-- Opening Marker --

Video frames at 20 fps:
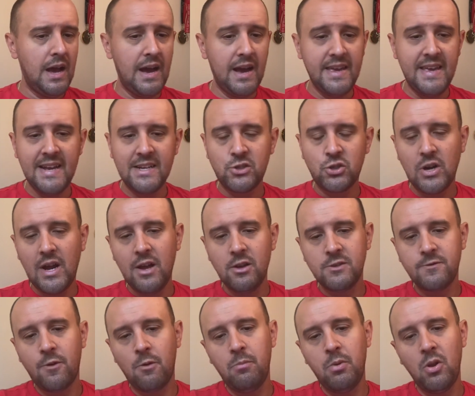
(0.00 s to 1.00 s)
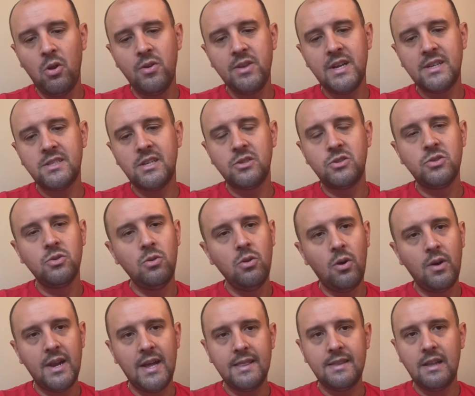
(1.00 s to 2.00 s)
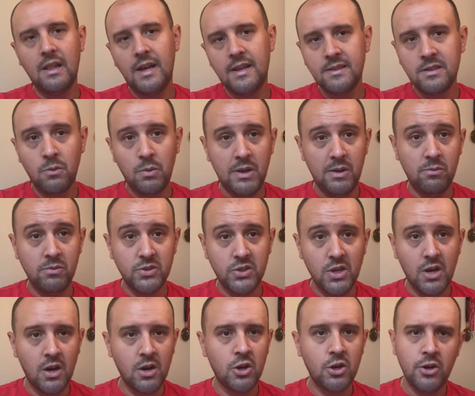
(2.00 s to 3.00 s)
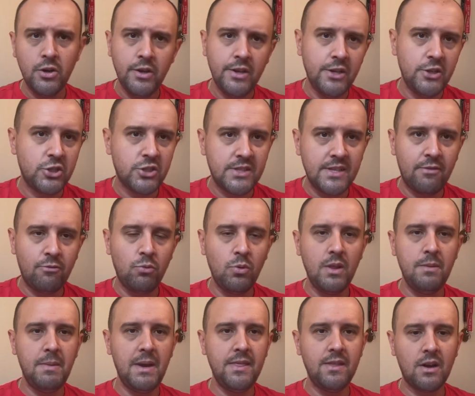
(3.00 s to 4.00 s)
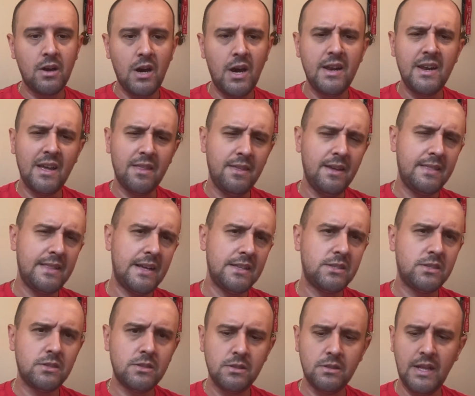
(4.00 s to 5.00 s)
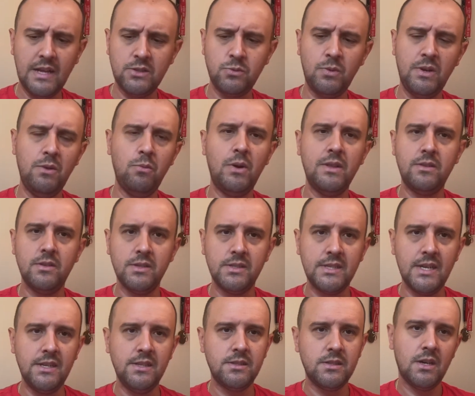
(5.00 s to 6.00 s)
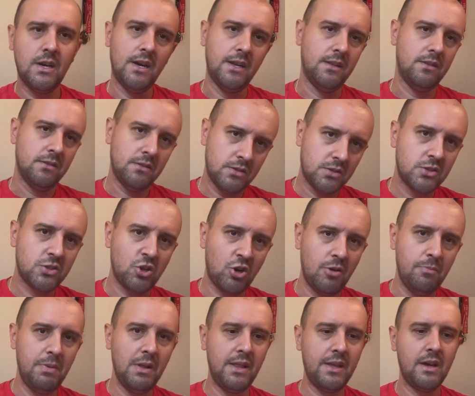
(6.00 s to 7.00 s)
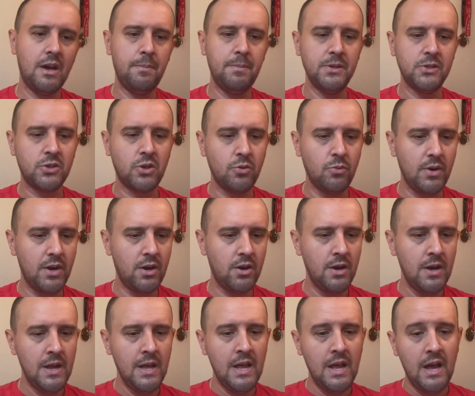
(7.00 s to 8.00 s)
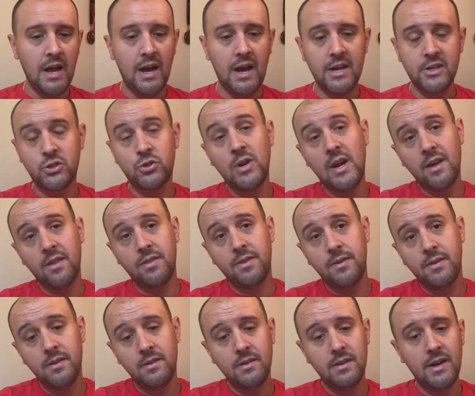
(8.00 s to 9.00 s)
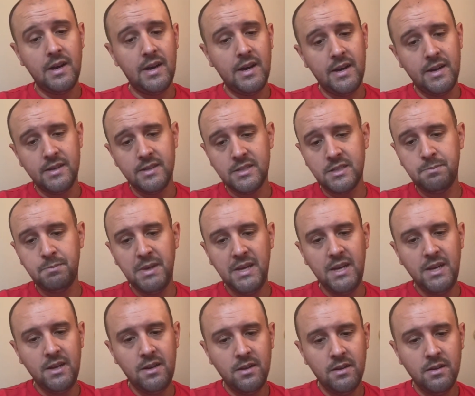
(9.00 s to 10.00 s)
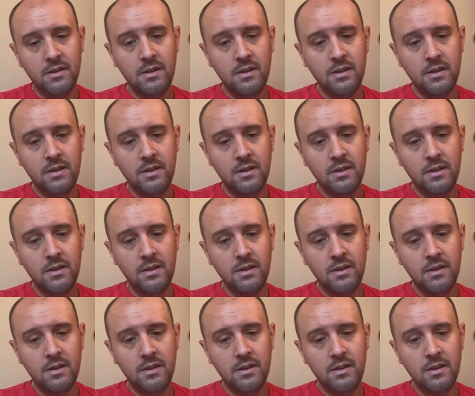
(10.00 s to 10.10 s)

He had tryouts for Bologna, Sassuolo, and Atalanta when he was younger. He just never really made the cut. And I think that's when he went to Senica and started building up his career. Strength, speed,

-- Closing Marker --

**Task goal:** Retype precisely, and only, the lines from the one holding "(0.00 s to 1.00 s)" through the final line of the data above, with the pictures omitted.

**Answer section:**
(0.00 s to 1.00 s)
(1.00 s to 2.00 s)
(2.00 s to 3.00 s)
(3.00 s to 4.00 s)
(4.00 s to 5.00 s)
(5.00 s to 6.00 s)
(6.00 s to 7.00 s)
(7.00 s to 8.00 s)
(8.00 s to 9.00 s)
(9.00 s to 10.00 s)
(10.00 s to 10.10 s)

He had tryouts for Bologna, Sassuolo, and Atalanta when he was younger. He just never really made the cut. And I think that's when he went to Senica and started building up his career. Strength, speed,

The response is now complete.